_REQUIREMENT_: The copy you return should hold only the lines from the top of the data below through the line with "[3:01.11-3:15.21]", each duplicated exactly and with no pictures.

_SUPPLIED DATA_:
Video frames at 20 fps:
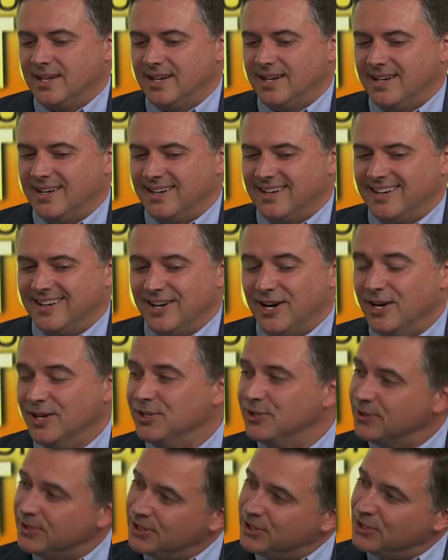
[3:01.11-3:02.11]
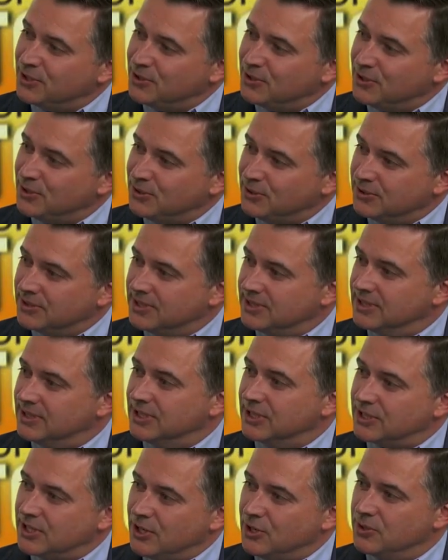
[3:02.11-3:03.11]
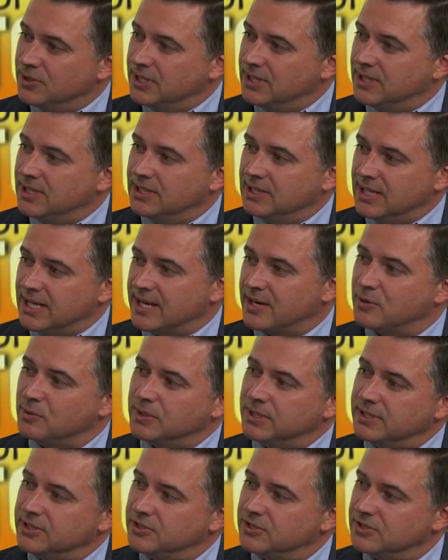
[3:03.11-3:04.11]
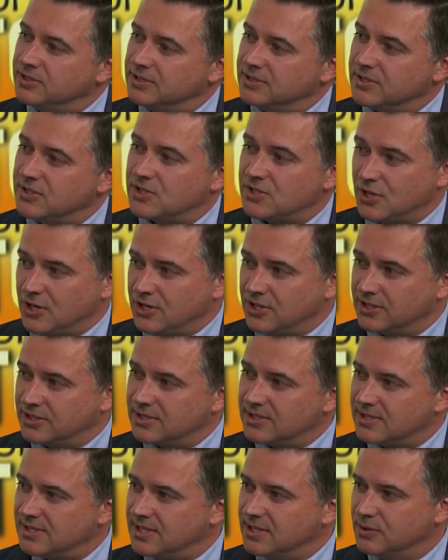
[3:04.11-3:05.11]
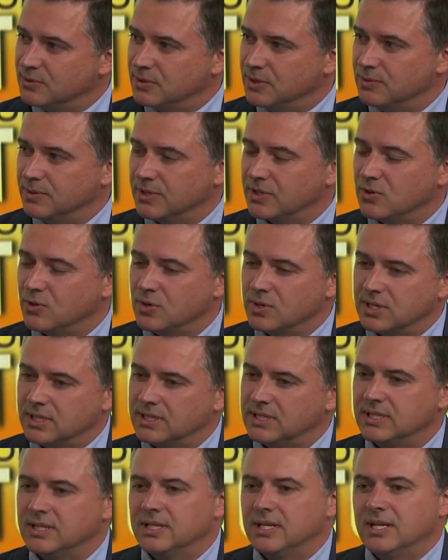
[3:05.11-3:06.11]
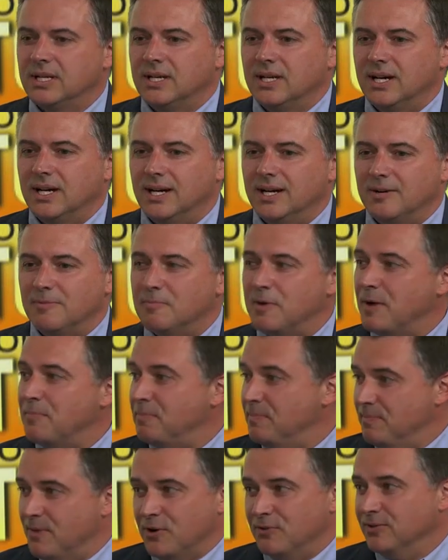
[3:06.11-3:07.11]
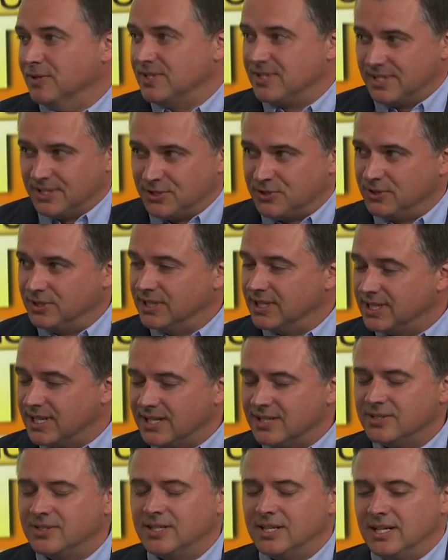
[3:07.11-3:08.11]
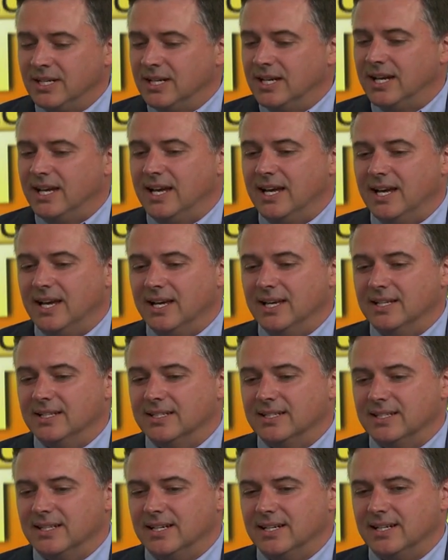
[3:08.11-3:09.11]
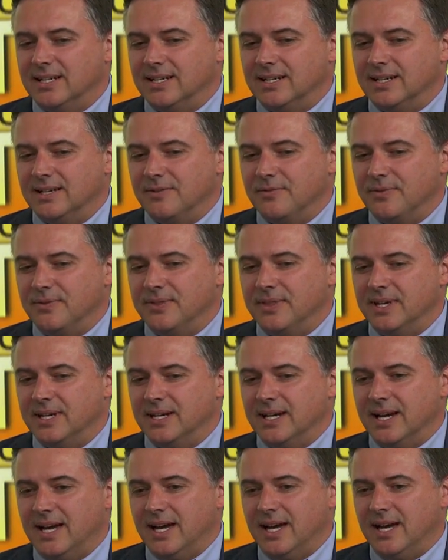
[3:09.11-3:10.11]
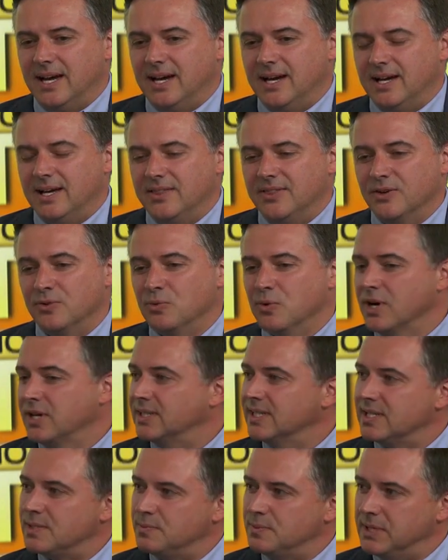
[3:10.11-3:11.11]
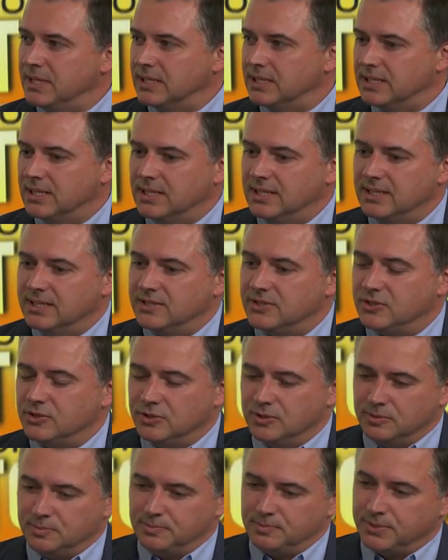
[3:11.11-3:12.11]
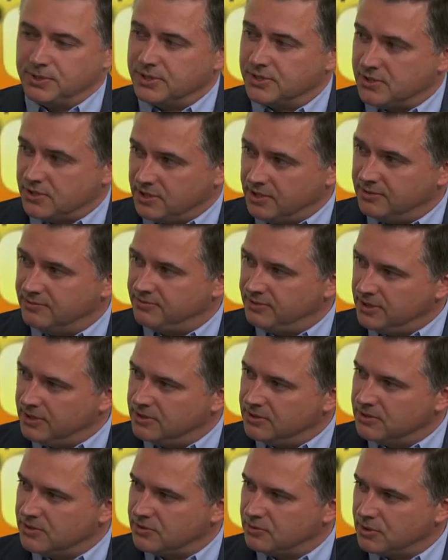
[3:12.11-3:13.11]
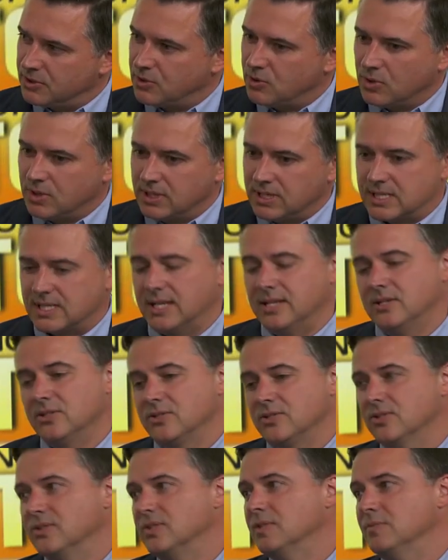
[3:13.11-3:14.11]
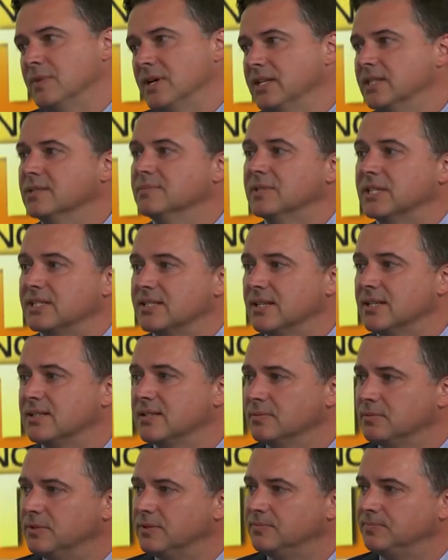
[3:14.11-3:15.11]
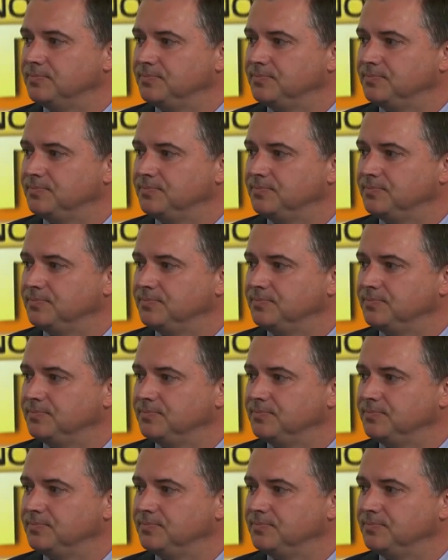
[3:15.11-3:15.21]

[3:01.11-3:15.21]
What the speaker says: 100-year-old Lakota language songs that were recorded over a century ago, and the work that's being done to preserve those recordings and also to make them accessible.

_EXERCISE RESULT_:
Video frames at 20 fps:
[3:01.11-3:02.11]
[3:02.11-3:03.11]
[3:03.11-3:04.11]
[3:04.11-3:05.11]
[3:05.11-3:06.11]
[3:06.11-3:07.11]
[3:07.11-3:08.11]
[3:08.11-3:09.11]
[3:09.11-3:10.11]
[3:10.11-3:11.11]
[3:11.11-3:12.11]
[3:12.11-3:13.11]
[3:13.11-3:14.11]
[3:14.11-3:15.11]
[3:15.11-3:15.21]

[3:01.11-3:15.21]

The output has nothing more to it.